> **Material for the task**:
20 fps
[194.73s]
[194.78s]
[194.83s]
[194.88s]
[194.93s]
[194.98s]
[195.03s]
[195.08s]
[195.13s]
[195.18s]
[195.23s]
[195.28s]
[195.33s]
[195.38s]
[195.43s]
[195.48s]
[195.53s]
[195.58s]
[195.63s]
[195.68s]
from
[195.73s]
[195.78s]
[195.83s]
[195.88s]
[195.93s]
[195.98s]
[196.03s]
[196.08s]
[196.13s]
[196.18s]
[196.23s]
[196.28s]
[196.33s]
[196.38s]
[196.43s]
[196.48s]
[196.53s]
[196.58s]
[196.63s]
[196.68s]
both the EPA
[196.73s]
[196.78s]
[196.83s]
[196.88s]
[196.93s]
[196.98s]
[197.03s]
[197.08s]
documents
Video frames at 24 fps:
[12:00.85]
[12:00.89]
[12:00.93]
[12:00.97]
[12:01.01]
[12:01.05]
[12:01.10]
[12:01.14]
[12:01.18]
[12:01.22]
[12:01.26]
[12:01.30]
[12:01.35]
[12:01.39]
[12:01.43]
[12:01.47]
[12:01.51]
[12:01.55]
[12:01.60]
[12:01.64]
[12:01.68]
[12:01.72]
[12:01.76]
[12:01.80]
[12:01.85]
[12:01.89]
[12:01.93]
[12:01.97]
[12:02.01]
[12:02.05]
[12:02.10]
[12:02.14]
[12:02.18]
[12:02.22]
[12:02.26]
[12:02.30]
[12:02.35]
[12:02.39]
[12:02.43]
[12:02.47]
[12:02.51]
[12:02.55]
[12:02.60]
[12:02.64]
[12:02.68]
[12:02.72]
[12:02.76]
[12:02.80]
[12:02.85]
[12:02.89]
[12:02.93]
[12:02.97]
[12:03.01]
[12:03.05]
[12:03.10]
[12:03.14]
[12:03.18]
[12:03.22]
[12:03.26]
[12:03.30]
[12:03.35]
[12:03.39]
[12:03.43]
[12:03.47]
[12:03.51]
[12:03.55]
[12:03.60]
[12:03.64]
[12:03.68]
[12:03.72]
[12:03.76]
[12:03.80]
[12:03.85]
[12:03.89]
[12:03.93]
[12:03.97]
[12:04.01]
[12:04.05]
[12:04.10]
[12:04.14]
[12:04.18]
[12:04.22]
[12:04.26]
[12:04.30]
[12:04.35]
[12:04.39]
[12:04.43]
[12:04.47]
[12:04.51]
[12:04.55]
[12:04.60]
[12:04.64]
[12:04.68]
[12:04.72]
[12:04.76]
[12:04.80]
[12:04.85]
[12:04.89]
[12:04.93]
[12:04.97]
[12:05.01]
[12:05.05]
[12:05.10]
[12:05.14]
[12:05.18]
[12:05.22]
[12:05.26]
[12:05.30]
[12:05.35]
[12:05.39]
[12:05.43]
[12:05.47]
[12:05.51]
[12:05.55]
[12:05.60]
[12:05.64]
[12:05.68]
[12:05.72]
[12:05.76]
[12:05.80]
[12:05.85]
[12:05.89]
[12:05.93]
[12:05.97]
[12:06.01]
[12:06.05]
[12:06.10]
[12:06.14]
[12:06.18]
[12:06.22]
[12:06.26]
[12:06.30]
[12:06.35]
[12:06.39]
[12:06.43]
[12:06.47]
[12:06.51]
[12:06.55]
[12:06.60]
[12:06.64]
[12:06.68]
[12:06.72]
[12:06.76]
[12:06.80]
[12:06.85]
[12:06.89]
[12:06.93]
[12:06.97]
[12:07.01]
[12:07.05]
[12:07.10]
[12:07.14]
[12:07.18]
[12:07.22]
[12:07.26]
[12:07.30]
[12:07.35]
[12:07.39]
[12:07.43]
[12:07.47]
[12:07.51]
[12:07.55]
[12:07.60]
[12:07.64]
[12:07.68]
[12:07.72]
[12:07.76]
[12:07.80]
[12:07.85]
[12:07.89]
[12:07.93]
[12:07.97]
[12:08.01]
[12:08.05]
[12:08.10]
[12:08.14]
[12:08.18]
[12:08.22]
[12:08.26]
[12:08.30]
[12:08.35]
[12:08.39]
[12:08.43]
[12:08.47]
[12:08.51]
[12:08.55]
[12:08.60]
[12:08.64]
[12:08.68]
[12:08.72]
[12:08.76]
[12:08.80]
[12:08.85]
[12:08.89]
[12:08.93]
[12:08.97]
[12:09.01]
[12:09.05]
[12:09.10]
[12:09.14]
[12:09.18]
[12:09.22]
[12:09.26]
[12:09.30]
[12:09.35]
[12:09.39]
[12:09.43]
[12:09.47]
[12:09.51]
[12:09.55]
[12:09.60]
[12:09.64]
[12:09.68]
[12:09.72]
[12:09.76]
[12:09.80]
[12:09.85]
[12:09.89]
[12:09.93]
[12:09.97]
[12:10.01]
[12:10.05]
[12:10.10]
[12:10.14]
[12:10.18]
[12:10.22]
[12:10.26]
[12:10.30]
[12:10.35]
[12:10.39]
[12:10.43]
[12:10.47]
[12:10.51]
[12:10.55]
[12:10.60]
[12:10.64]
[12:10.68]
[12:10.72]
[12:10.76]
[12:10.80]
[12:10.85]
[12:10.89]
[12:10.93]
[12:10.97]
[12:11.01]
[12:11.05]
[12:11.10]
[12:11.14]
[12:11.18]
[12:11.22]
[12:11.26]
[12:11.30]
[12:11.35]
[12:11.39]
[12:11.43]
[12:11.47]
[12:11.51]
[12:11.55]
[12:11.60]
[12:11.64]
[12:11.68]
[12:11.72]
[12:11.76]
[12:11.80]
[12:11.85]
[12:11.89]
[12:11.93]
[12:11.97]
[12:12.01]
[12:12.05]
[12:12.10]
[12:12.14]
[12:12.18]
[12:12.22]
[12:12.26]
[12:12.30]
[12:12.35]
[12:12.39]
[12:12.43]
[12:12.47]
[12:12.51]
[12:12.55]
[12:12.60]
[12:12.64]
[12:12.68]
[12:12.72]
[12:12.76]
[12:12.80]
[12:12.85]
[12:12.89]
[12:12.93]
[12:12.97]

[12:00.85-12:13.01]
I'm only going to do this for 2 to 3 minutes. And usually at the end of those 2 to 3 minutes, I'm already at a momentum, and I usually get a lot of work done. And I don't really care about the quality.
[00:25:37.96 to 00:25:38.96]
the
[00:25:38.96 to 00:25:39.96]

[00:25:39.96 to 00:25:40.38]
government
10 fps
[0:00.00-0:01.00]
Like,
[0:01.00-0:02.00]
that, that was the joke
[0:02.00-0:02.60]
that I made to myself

> **Problem**:
Retype the entries precisely as they stand.

> **Exercise answer**:
20 fps
[194.73s]
[194.78s]
[194.83s]
[194.88s]
[194.93s]
[194.98s]
[195.03s]
[195.08s]
[195.13s]
[195.18s]
[195.23s]
[195.28s]
[195.33s]
[195.38s]
[195.43s]
[195.48s]
[195.53s]
[195.58s]
[195.63s]
[195.68s]
from
[195.73s]
[195.78s]
[195.83s]
[195.88s]
[195.93s]
[195.98s]
[196.03s]
[196.08s]
[196.13s]
[196.18s]
[196.23s]
[196.28s]
[196.33s]
[196.38s]
[196.43s]
[196.48s]
[196.53s]
[196.58s]
[196.63s]
[196.68s]
both the EPA
[196.73s]
[196.78s]
[196.83s]
[196.88s]
[196.93s]
[196.98s]
[197.03s]
[197.08s]
documents
Video frames at 24 fps:
[12:00.85]
[12:00.89]
[12:00.93]
[12:00.97]
[12:01.01]
[12:01.05]
[12:01.10]
[12:01.14]
[12:01.18]
[12:01.22]
[12:01.26]
[12:01.30]
[12:01.35]
[12:01.39]
[12:01.43]
[12:01.47]
[12:01.51]
[12:01.55]
[12:01.60]
[12:01.64]
[12:01.68]
[12:01.72]
[12:01.76]
[12:01.80]
[12:01.85]
[12:01.89]
[12:01.93]
[12:01.97]
[12:02.01]
[12:02.05]
[12:02.10]
[12:02.14]
[12:02.18]
[12:02.22]
[12:02.26]
[12:02.30]
[12:02.35]
[12:02.39]
[12:02.43]
[12:02.47]
[12:02.51]
[12:02.55]
[12:02.60]
[12:02.64]
[12:02.68]
[12:02.72]
[12:02.76]
[12:02.80]
[12:02.85]
[12:02.89]
[12:02.93]
[12:02.97]
[12:03.01]
[12:03.05]
[12:03.10]
[12:03.14]
[12:03.18]
[12:03.22]
[12:03.26]
[12:03.30]
[12:03.35]
[12:03.39]
[12:03.43]
[12:03.47]
[12:03.51]
[12:03.55]
[12:03.60]
[12:03.64]
[12:03.68]
[12:03.72]
[12:03.76]
[12:03.80]
[12:03.85]
[12:03.89]
[12:03.93]
[12:03.97]
[12:04.01]
[12:04.05]
[12:04.10]
[12:04.14]
[12:04.18]
[12:04.22]
[12:04.26]
[12:04.30]
[12:04.35]
[12:04.39]
[12:04.43]
[12:04.47]
[12:04.51]
[12:04.55]
[12:04.60]
[12:04.64]
[12:04.68]
[12:04.72]
[12:04.76]
[12:04.80]
[12:04.85]
[12:04.89]
[12:04.93]
[12:04.97]
[12:05.01]
[12:05.05]
[12:05.10]
[12:05.14]
[12:05.18]
[12:05.22]
[12:05.26]
[12:05.30]
[12:05.35]
[12:05.39]
[12:05.43]
[12:05.47]
[12:05.51]
[12:05.55]
[12:05.60]
[12:05.64]
[12:05.68]
[12:05.72]
[12:05.76]
[12:05.80]
[12:05.85]
[12:05.89]
[12:05.93]
[12:05.97]
[12:06.01]
[12:06.05]
[12:06.10]
[12:06.14]
[12:06.18]
[12:06.22]
[12:06.26]
[12:06.30]
[12:06.35]
[12:06.39]
[12:06.43]
[12:06.47]
[12:06.51]
[12:06.55]
[12:06.60]
[12:06.64]
[12:06.68]
[12:06.72]
[12:06.76]
[12:06.80]
[12:06.85]
[12:06.89]
[12:06.93]
[12:06.97]
[12:07.01]
[12:07.05]
[12:07.10]
[12:07.14]
[12:07.18]
[12:07.22]
[12:07.26]
[12:07.30]
[12:07.35]
[12:07.39]
[12:07.43]
[12:07.47]
[12:07.51]
[12:07.55]
[12:07.60]
[12:07.64]
[12:07.68]
[12:07.72]
[12:07.76]
[12:07.80]
[12:07.85]
[12:07.89]
[12:07.93]
[12:07.97]
[12:08.01]
[12:08.05]
[12:08.10]
[12:08.14]
[12:08.18]
[12:08.22]
[12:08.26]
[12:08.30]
[12:08.35]
[12:08.39]
[12:08.43]
[12:08.47]
[12:08.51]
[12:08.55]
[12:08.60]
[12:08.64]
[12:08.68]
[12:08.72]
[12:08.76]
[12:08.80]
[12:08.85]
[12:08.89]
[12:08.93]
[12:08.97]
[12:09.01]
[12:09.05]
[12:09.10]
[12:09.14]
[12:09.18]
[12:09.22]
[12:09.26]
[12:09.30]
[12:09.35]
[12:09.39]
[12:09.43]
[12:09.47]
[12:09.51]
[12:09.55]
[12:09.60]
[12:09.64]
[12:09.68]
[12:09.72]
[12:09.76]
[12:09.80]
[12:09.85]
[12:09.89]
[12:09.93]
[12:09.97]
[12:10.01]
[12:10.05]
[12:10.10]
[12:10.14]
[12:10.18]
[12:10.22]
[12:10.26]
[12:10.30]
[12:10.35]
[12:10.39]
[12:10.43]
[12:10.47]
[12:10.51]
[12:10.55]
[12:10.60]
[12:10.64]
[12:10.68]
[12:10.72]
[12:10.76]
[12:10.80]
[12:10.85]
[12:10.89]
[12:10.93]
[12:10.97]
[12:11.01]
[12:11.05]
[12:11.10]
[12:11.14]
[12:11.18]
[12:11.22]
[12:11.26]
[12:11.30]
[12:11.35]
[12:11.39]
[12:11.43]
[12:11.47]
[12:11.51]
[12:11.55]
[12:11.60]
[12:11.64]
[12:11.68]
[12:11.72]
[12:11.76]
[12:11.80]
[12:11.85]
[12:11.89]
[12:11.93]
[12:11.97]
[12:12.01]
[12:12.05]
[12:12.10]
[12:12.14]
[12:12.18]
[12:12.22]
[12:12.26]
[12:12.30]
[12:12.35]
[12:12.39]
[12:12.43]
[12:12.47]
[12:12.51]
[12:12.55]
[12:12.60]
[12:12.64]
[12:12.68]
[12:12.72]
[12:12.76]
[12:12.80]
[12:12.85]
[12:12.89]
[12:12.93]
[12:12.97]

[12:00.85-12:13.01]
I'm only going to do this for 2 to 3 minutes. And usually at the end of those 2 to 3 minutes, I'm already at a momentum, and I usually get a lot of work done. And I don't really care about the quality.
[00:25:37.96 to 00:25:38.96]
the
[00:25:38.96 to 00:25:39.96]

[00:25:39.96 to 00:25:40.38]
government
10 fps
[0:00.00-0:01.00]
Like,
[0:01.00-0:02.00]
that, that was the joke
[0:02.00-0:02.60]
that I made to myself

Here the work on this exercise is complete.